Write out again, unchanged, the line that has "[0:02.50-0:03.00]" and each following line through the end of the entries below; leave pictures out.

Content starts

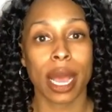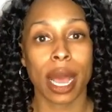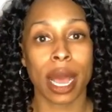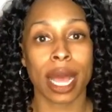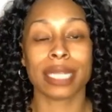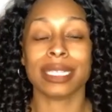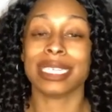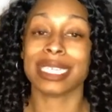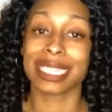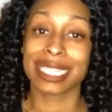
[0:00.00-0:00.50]

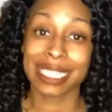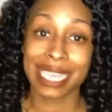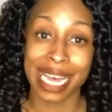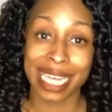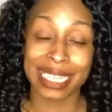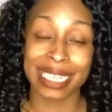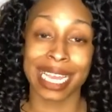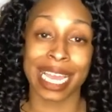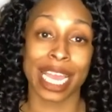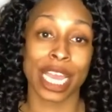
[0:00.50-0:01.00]

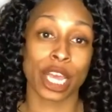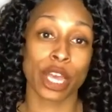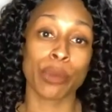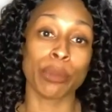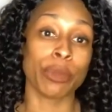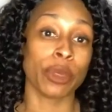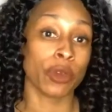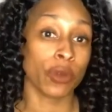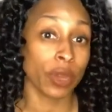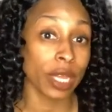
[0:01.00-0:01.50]
discussing and
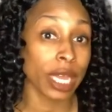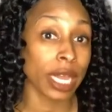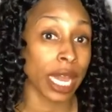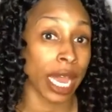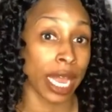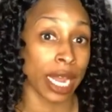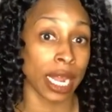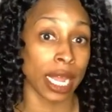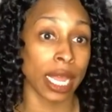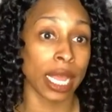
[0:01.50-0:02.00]

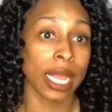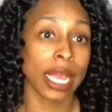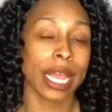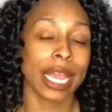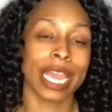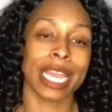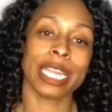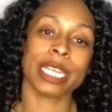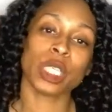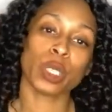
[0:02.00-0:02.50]
communicating and
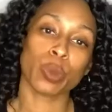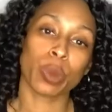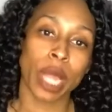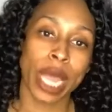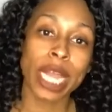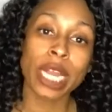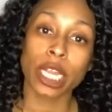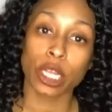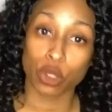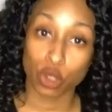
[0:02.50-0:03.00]

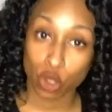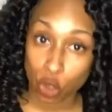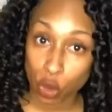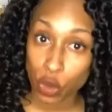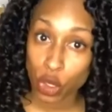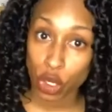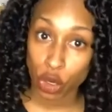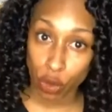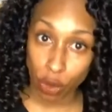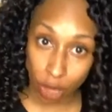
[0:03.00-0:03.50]
explaining to
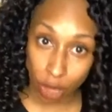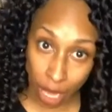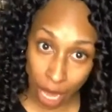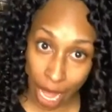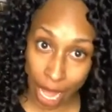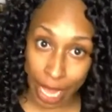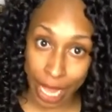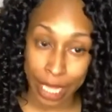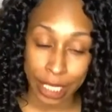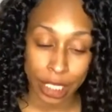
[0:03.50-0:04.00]
your
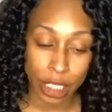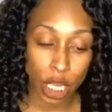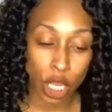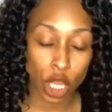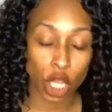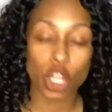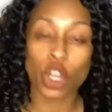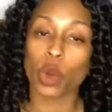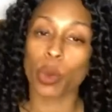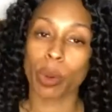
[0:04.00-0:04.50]
clients
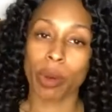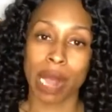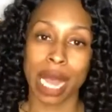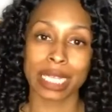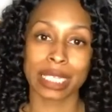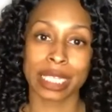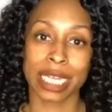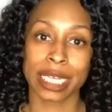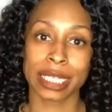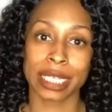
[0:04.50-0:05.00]
your
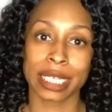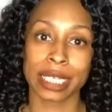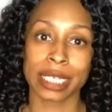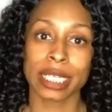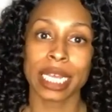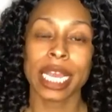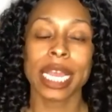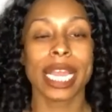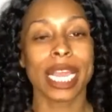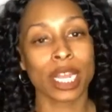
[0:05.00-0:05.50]
processes
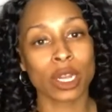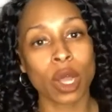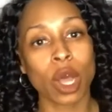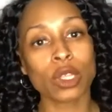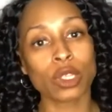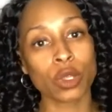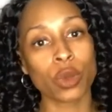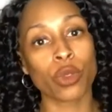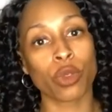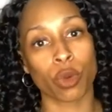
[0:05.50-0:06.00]
and also
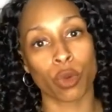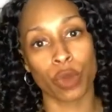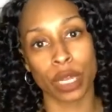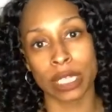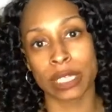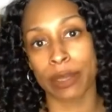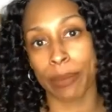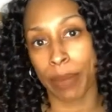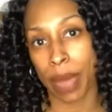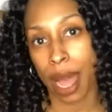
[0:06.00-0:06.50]
the reason
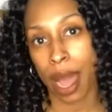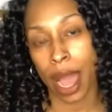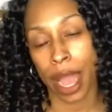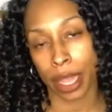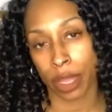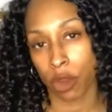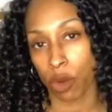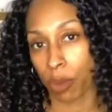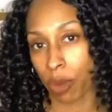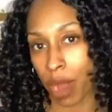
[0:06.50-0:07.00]
behind your
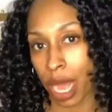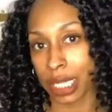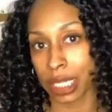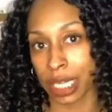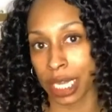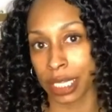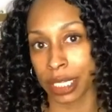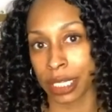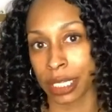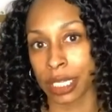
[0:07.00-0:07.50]

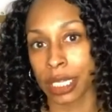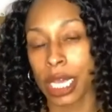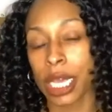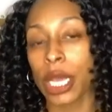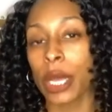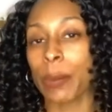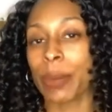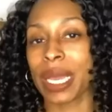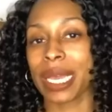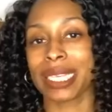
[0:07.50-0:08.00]
processes,
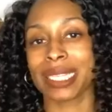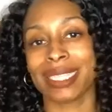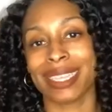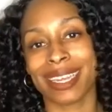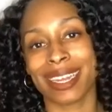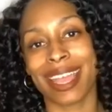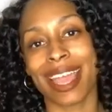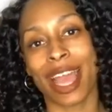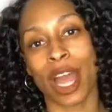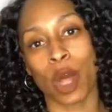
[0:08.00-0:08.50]
because then it
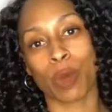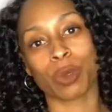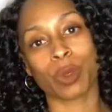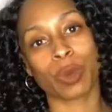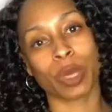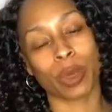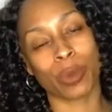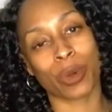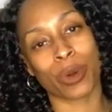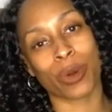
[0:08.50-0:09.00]
helps
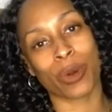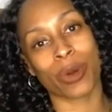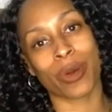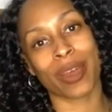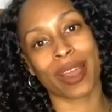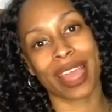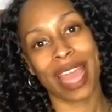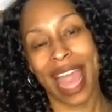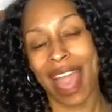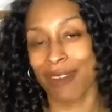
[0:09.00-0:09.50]
people
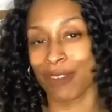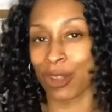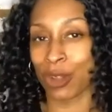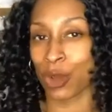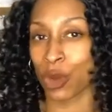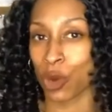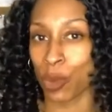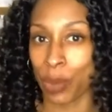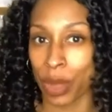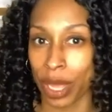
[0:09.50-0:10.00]
have a little
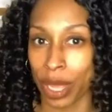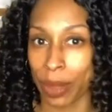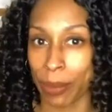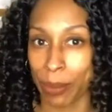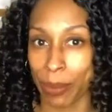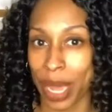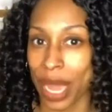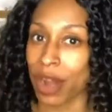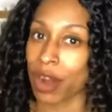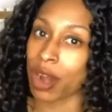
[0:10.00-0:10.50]
bit
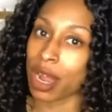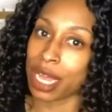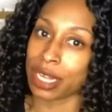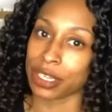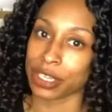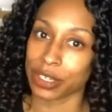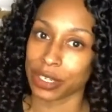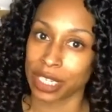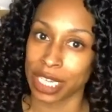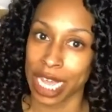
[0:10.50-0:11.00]
better
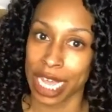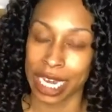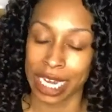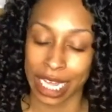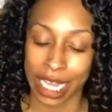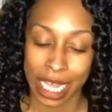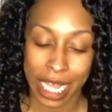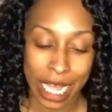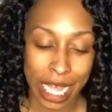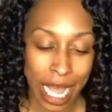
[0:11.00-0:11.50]
understanding.
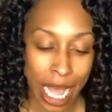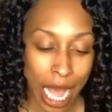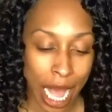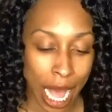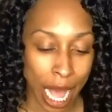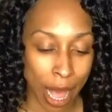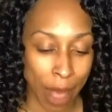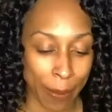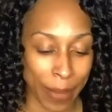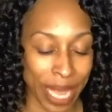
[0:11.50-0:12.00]

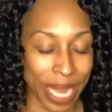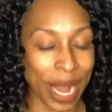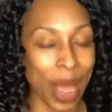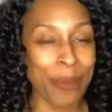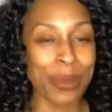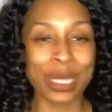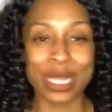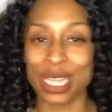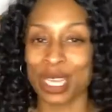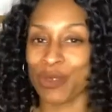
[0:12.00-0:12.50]
And I'm gonna
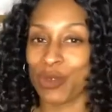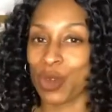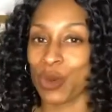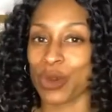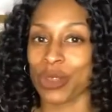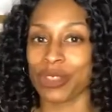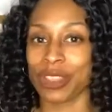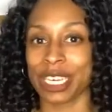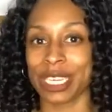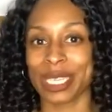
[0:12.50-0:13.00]
leave you with
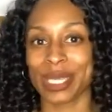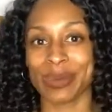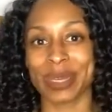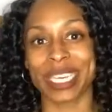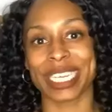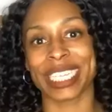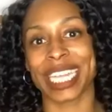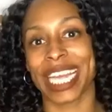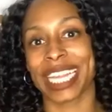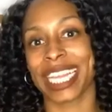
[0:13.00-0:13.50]
this because I
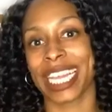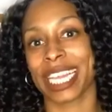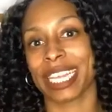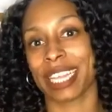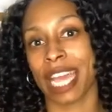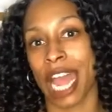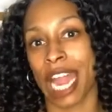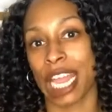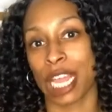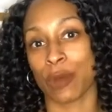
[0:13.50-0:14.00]
think
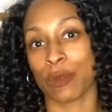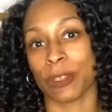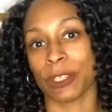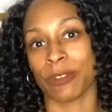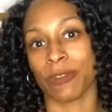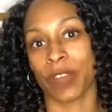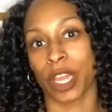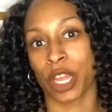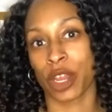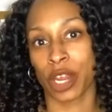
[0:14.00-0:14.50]
that it was
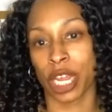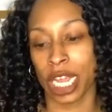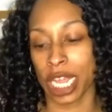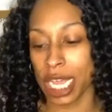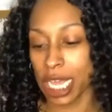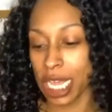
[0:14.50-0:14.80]
very,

Content ends

- Output:
[0:02.50-0:03.00]

[0:03.00-0:03.50]
explaining to
[0:03.50-0:04.00]
your
[0:04.00-0:04.50]
clients
[0:04.50-0:05.00]
your
[0:05.00-0:05.50]
processes
[0:05.50-0:06.00]
and also
[0:06.00-0:06.50]
the reason
[0:06.50-0:07.00]
behind your
[0:07.00-0:07.50]

[0:07.50-0:08.00]
processes,
[0:08.00-0:08.50]
because then it
[0:08.50-0:09.00]
helps
[0:09.00-0:09.50]
people
[0:09.50-0:10.00]
have a little
[0:10.00-0:10.50]
bit
[0:10.50-0:11.00]
better
[0:11.00-0:11.50]
understanding.
[0:11.50-0:12.00]

[0:12.00-0:12.50]
And I'm gonna
[0:12.50-0:13.00]
leave you with
[0:13.00-0:13.50]
this because I
[0:13.50-0:14.00]
think
[0:14.00-0:14.50]
that it was
[0:14.50-0:14.80]
very,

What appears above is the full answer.